While in the exterior view the building appears as a single massive brick block, it is in fact a series of structures and spaces that wrap around a central court, like that created by Mendelsohn at the near-contemporary B’nai Amoona in St. Louis, Missouri.
The Baltimore Hebrew design owes much to the severe geometric modernism common in the pre-war years, familiar in America in the stripped forms of Art Deco buildings, including courthouses and post offices built in the 1930s. In Europe, this approach had been used by Jewish architects for synagogues and community buildings and could be seen in the work of Fritz Nathan in Frankfurt and elsewhere, and Felix Ascher and Robert Friedmann in Hamburg. Nathan adapted the style for his first synagogue in the United States, the Sons of Israel Congregation in Woodmere, Long Island, New York, an impressive and innovative Orthodox shul and the first truly modern synagogue of the post-war period.

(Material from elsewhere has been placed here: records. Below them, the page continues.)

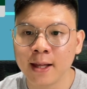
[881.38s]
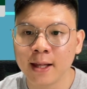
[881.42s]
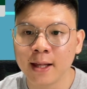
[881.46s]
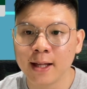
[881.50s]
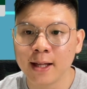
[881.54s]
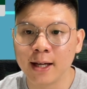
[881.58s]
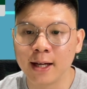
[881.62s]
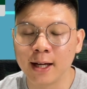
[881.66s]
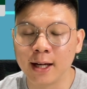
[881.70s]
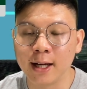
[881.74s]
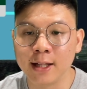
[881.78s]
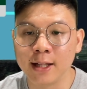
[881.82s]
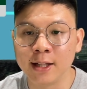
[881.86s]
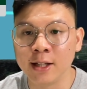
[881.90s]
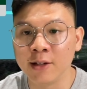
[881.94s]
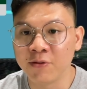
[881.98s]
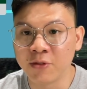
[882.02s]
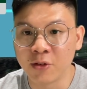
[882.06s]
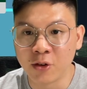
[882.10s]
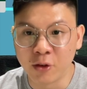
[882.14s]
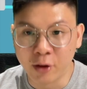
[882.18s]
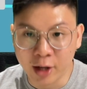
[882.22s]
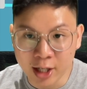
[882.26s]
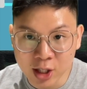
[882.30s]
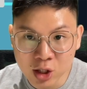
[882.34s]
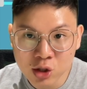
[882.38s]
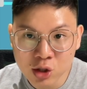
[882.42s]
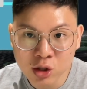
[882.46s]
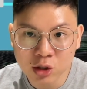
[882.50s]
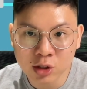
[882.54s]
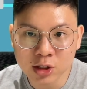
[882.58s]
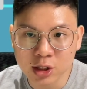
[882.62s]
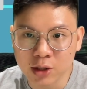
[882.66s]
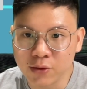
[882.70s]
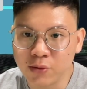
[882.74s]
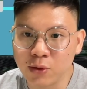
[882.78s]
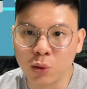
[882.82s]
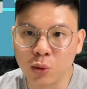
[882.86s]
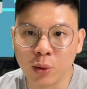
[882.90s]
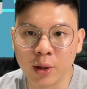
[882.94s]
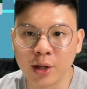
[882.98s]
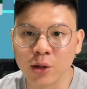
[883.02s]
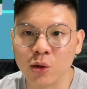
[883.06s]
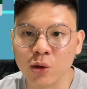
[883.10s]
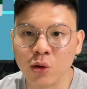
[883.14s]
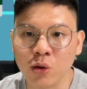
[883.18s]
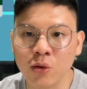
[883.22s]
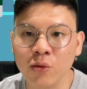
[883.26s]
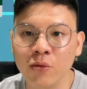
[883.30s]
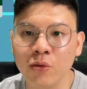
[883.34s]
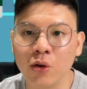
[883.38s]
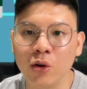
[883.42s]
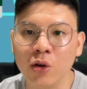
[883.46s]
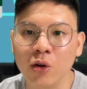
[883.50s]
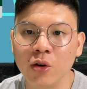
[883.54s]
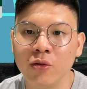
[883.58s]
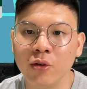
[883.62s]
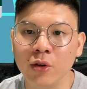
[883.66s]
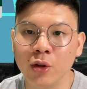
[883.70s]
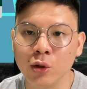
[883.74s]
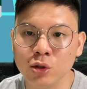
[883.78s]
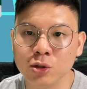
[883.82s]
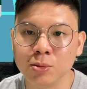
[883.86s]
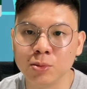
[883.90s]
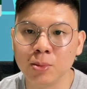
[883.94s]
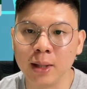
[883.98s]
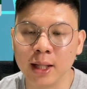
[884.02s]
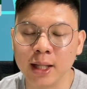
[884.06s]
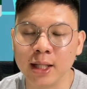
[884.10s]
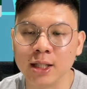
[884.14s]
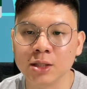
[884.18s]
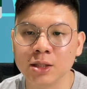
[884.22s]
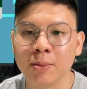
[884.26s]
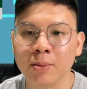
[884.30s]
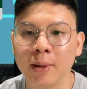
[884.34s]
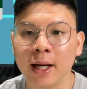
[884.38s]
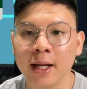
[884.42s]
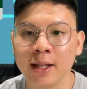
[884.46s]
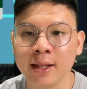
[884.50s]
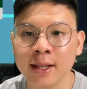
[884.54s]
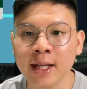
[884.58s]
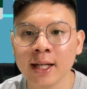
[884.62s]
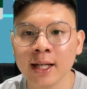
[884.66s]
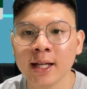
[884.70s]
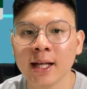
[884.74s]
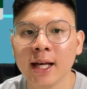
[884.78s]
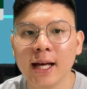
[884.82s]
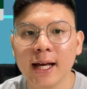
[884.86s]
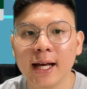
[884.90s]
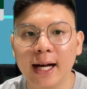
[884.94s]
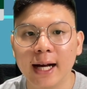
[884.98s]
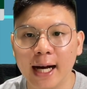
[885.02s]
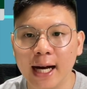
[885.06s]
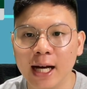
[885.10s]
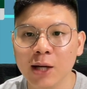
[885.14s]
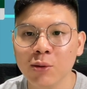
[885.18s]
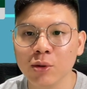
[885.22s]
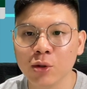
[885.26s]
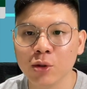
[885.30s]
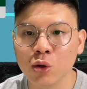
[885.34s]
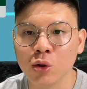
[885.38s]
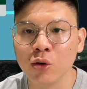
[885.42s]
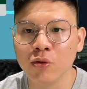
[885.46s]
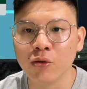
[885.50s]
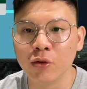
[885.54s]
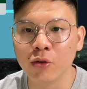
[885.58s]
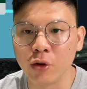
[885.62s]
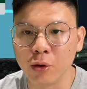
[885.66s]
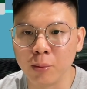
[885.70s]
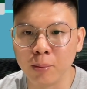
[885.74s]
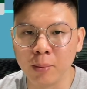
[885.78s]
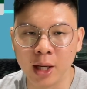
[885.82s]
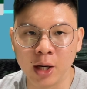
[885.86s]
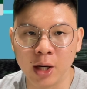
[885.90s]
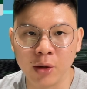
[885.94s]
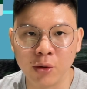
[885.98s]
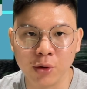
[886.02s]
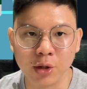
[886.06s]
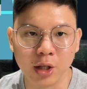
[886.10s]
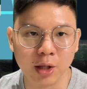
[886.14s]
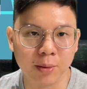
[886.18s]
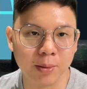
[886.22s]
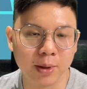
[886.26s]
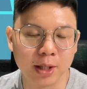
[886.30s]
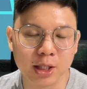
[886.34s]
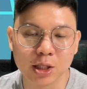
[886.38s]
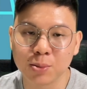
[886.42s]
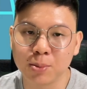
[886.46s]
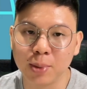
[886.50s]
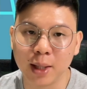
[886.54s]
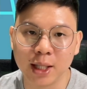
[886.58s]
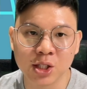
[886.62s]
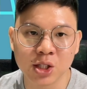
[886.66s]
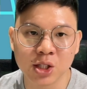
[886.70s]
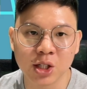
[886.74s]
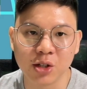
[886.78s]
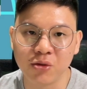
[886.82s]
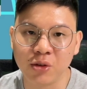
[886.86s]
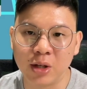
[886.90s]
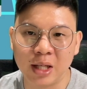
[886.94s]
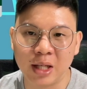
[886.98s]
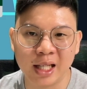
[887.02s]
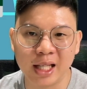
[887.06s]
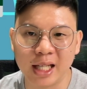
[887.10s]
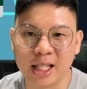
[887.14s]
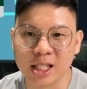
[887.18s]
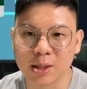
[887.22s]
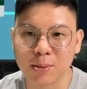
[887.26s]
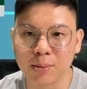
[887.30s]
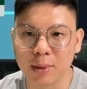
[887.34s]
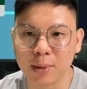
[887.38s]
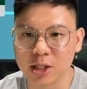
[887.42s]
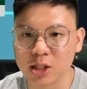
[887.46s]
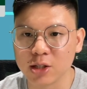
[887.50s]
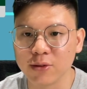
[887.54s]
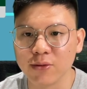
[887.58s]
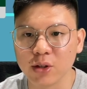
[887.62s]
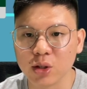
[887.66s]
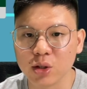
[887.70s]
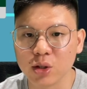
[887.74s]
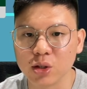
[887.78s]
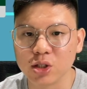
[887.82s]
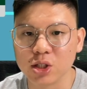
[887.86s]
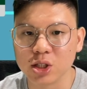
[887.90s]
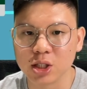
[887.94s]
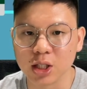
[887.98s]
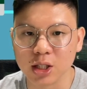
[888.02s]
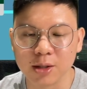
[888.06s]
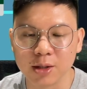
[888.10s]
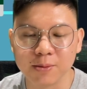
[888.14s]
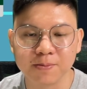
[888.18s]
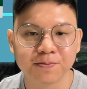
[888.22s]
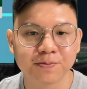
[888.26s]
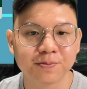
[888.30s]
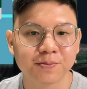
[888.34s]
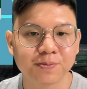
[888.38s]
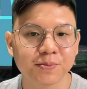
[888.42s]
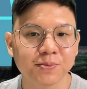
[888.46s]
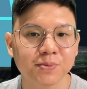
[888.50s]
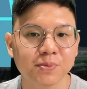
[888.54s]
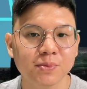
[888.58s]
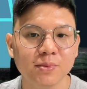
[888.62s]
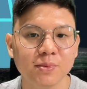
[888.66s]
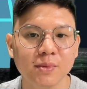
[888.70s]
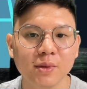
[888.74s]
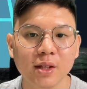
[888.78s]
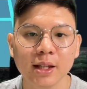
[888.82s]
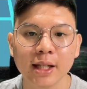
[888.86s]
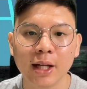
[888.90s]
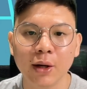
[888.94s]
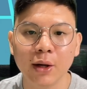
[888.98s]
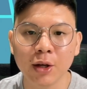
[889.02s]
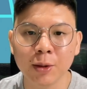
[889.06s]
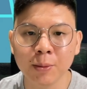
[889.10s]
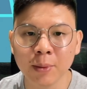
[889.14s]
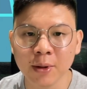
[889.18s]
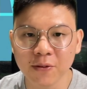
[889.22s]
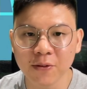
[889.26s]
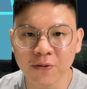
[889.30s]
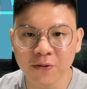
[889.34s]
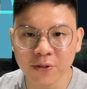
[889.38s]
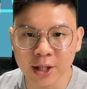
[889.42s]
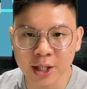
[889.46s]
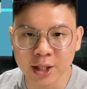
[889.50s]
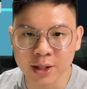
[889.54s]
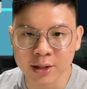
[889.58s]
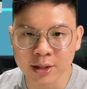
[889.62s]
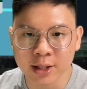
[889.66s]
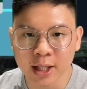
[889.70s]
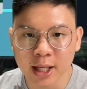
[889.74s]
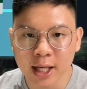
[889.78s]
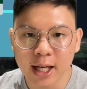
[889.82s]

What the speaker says: differentials if you want to go for those players. But I think I would go for Romero here because budget really isn't much of a concern. Now in midfield,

In almost all of Goodman’s synagogue projects, beginning with Baltimore Hebrew Congregation, the architect strove to integrate art into an architectural framework. The relief sculpture he commissioned from George Aarons was in keeping with the type one would find in many public and commercial works in America and Europe in the 1930s. Goodman had determined the placement of the eight reliefs before Aarons ever was given a subject (Jewish ethics) and began his work. As was often the case in Goodman’s synagogues, the artwork was subject to the architecture.